Horace's personal character is hard to know. The character of the speaker in
his _Odes_ , however, is that of an older, world-weary man, somewhat cynical
about love, philosophy and politics. But this same persona acknowledges
frequently that he owes his life of leisure to Maecenas and Augustus, and he
makes his living (the character and the real man in this case) as a court
poet.

As a younger man, Horace fought on the (so-called) Republican side with the
army of Brutus and Cassius. Like many of the young men who were in that army
and lived, he returned to Rome and was _not_ penalized or pursued by Octavian
(later Augustus). Octavian as a young man could be brutal to his enemies, but
in this case he wasn't.

The _Odes_ are filled with many sub-types of poems, but two basic types: lyric
poems, praising the life of leisure and ease that the speaker enjoys
(explicitly because of the gifts of Maecenas and Augustus) and poems
explicitly praising Maecenas, Augustus and various political allies and
generals under Augustus. The books are explicitly dedicated to Maecenas, who
has been described as Octavian/Augustus's minister of propaganda. They are
formally examples of poetry of praise: praise of Augustus, his reign and Rome.

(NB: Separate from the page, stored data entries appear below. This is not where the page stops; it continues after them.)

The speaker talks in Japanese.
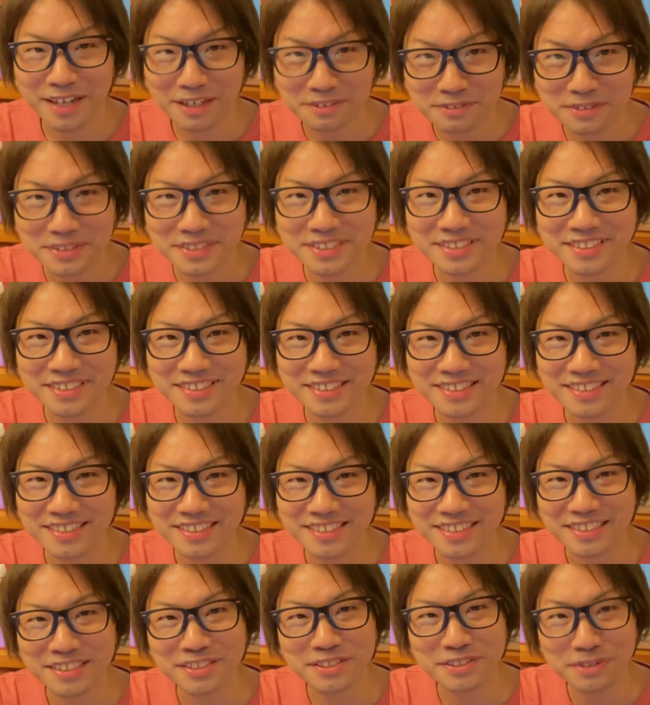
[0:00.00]
ありがとうございます。
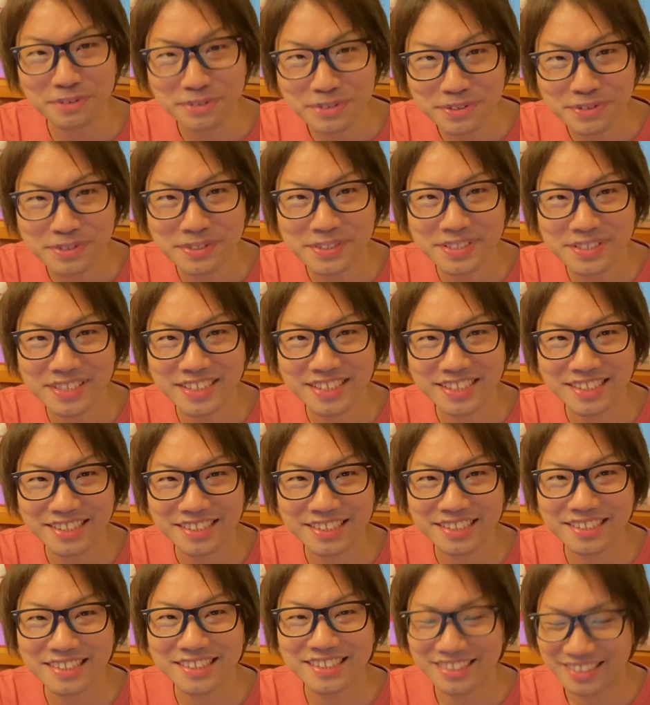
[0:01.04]
引き続きよろしくお願いしま
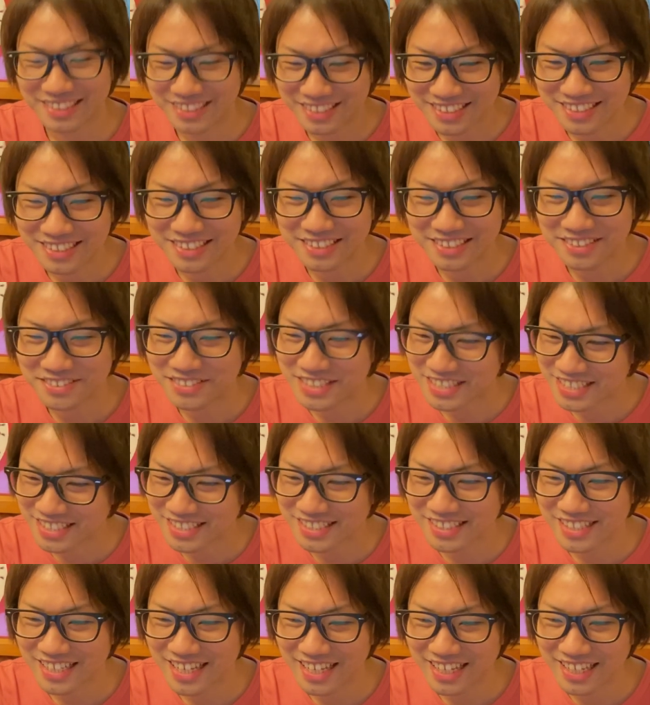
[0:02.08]
す。嬉しい
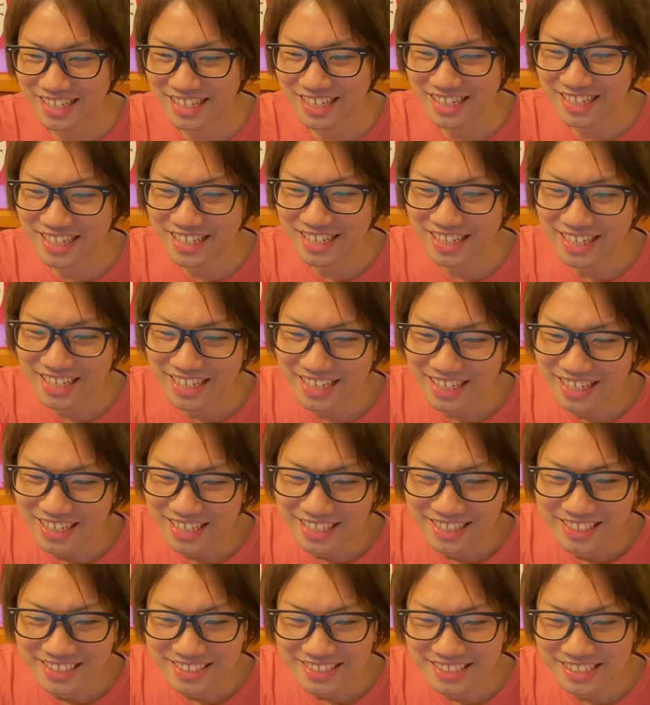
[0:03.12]
ですね。
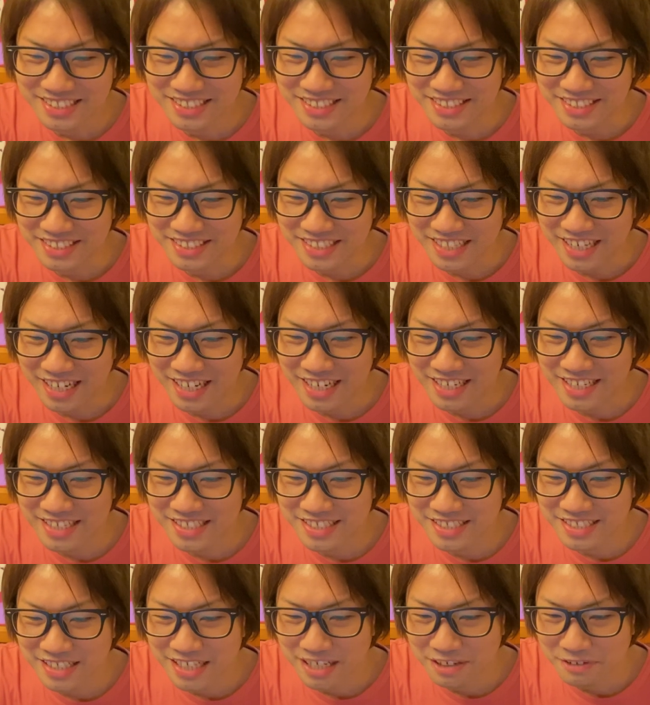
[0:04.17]
じゃあ続いて、
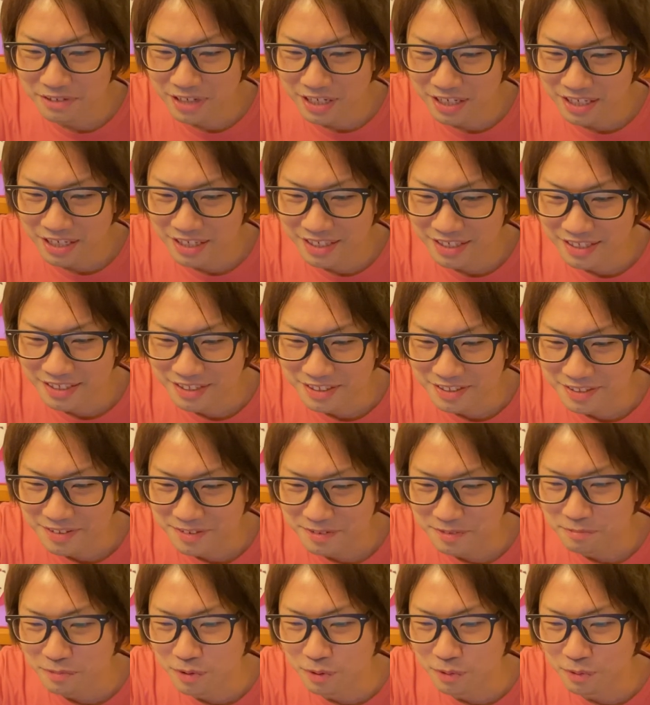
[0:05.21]
アリス側。
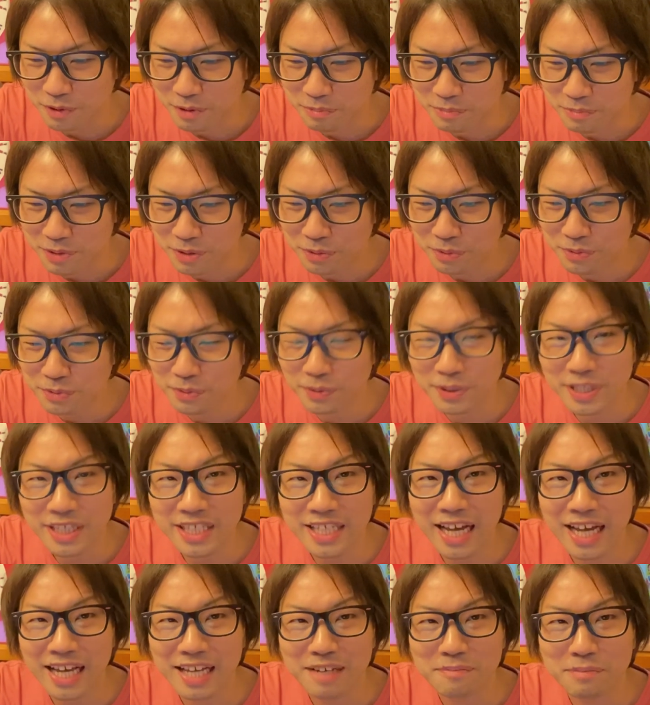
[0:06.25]
もうこれ、ミノルオでいい
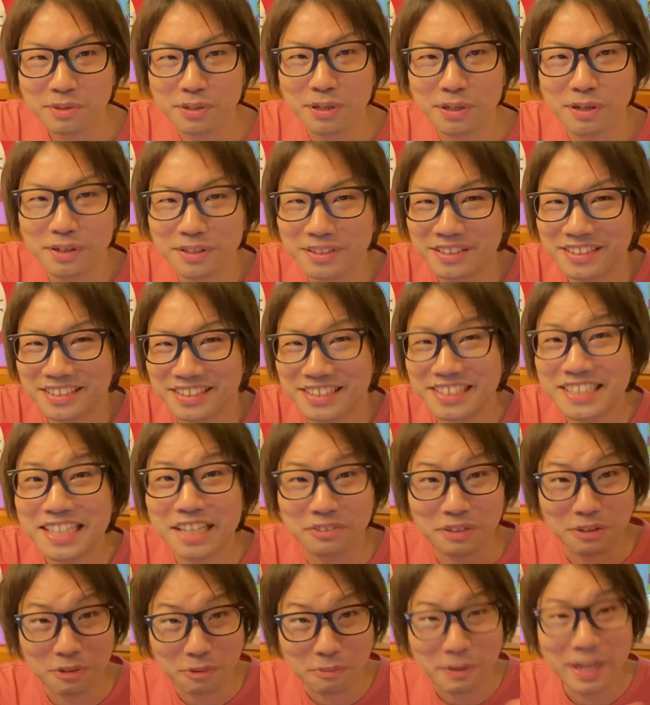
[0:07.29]
や。いいや
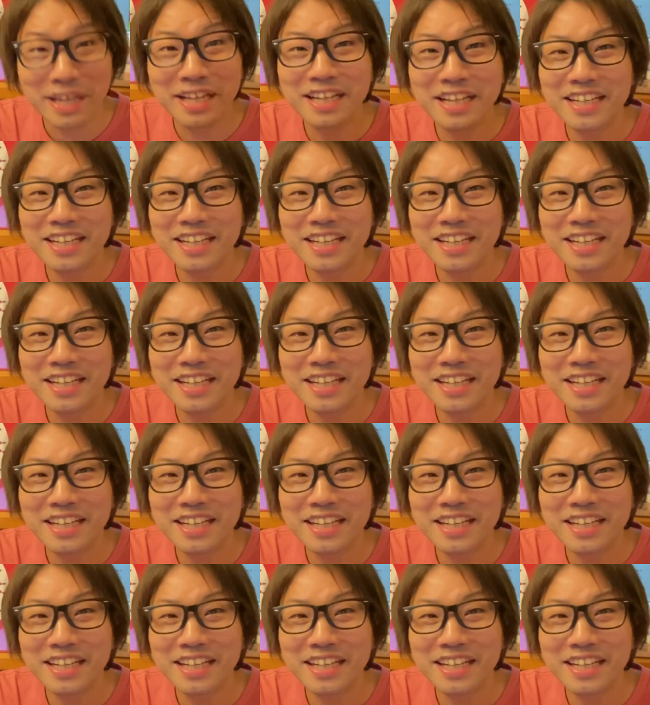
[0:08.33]
とかごめん。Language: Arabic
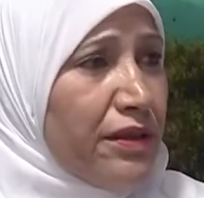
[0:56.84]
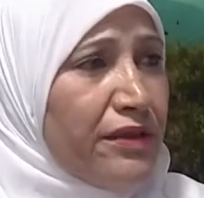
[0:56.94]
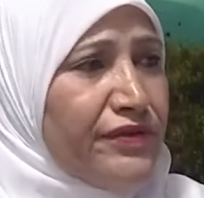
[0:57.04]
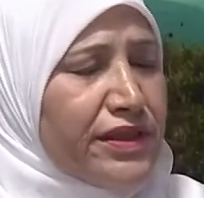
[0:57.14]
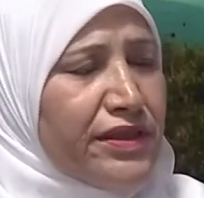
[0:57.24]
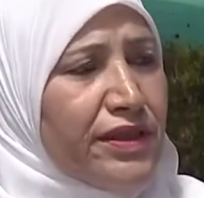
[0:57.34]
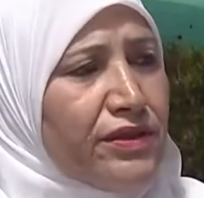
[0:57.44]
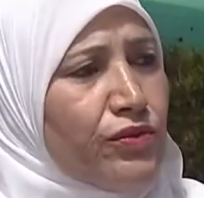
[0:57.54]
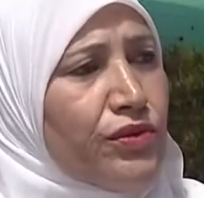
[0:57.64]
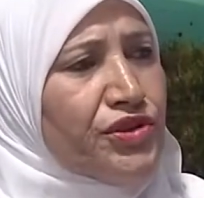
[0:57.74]
الفتيات
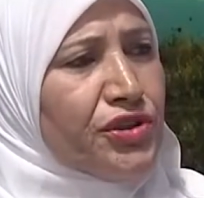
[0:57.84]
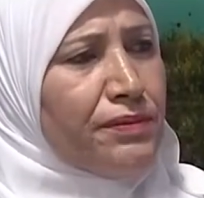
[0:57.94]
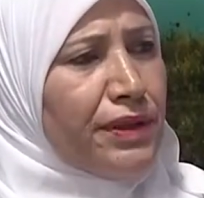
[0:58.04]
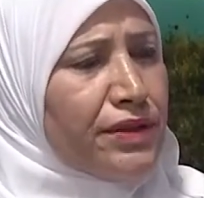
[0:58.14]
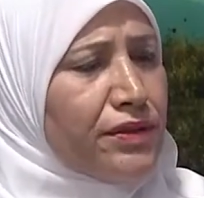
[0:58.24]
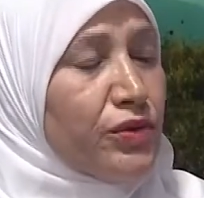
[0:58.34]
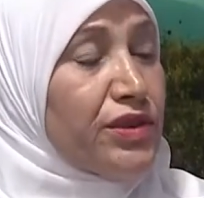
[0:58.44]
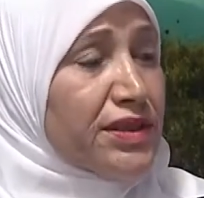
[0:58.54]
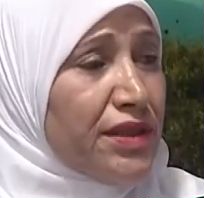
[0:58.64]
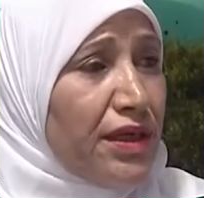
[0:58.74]
والشابات
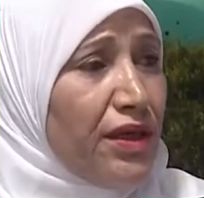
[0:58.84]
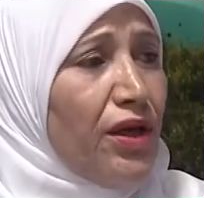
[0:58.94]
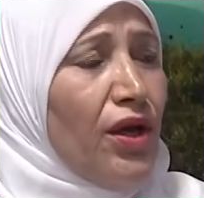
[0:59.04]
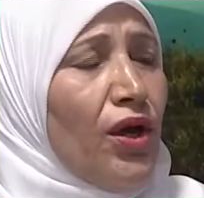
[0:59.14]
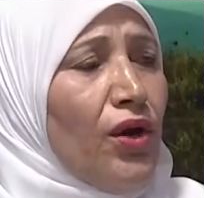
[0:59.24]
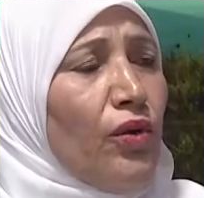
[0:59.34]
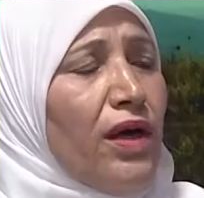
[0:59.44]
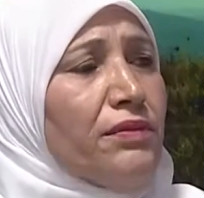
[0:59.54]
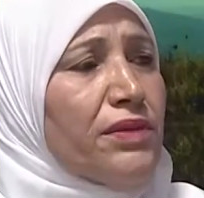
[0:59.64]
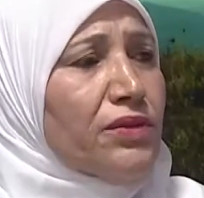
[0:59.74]
والنساء
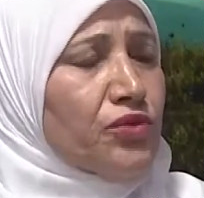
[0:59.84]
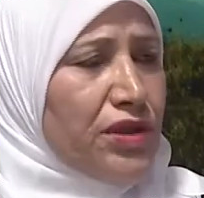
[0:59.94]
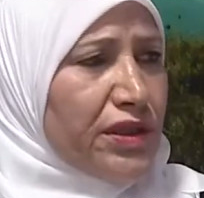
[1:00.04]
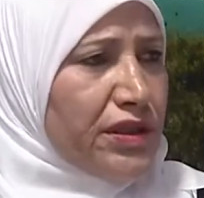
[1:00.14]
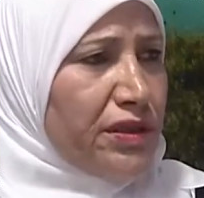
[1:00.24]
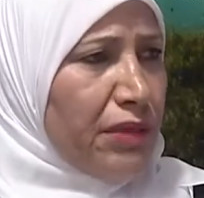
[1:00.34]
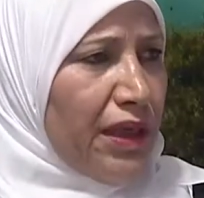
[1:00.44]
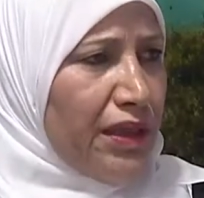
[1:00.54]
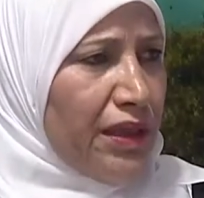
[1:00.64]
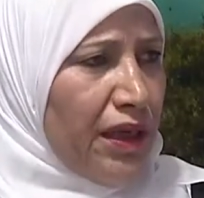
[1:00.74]
واهميه مشاركتهم
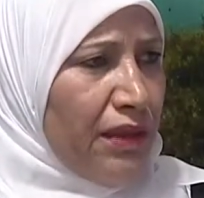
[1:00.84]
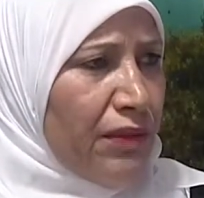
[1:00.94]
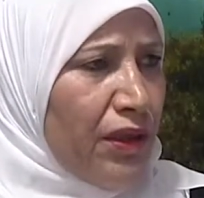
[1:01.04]
بالحياه العامه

So, the words _dulce et decorum_ are arguably not in character in the sense
that the speaker (an older man, far past the point of joining any army) can't
live up to them, but they are entirely in character with the tone, spirit and
content of the first three books of _Odes_. (If anything the 4th book of
_Odes_ , written much later, is even more fawningly propagandistic.)

By the way, it sounds like you are going on what you've heard/read from
others, and there's nothing wrong with that. But I would urge you to read that
whole poem and even better _Odes_ III, 1-6, to get a sense of their tone.
There's simply nothing in III, 2 to suggest irony or satire.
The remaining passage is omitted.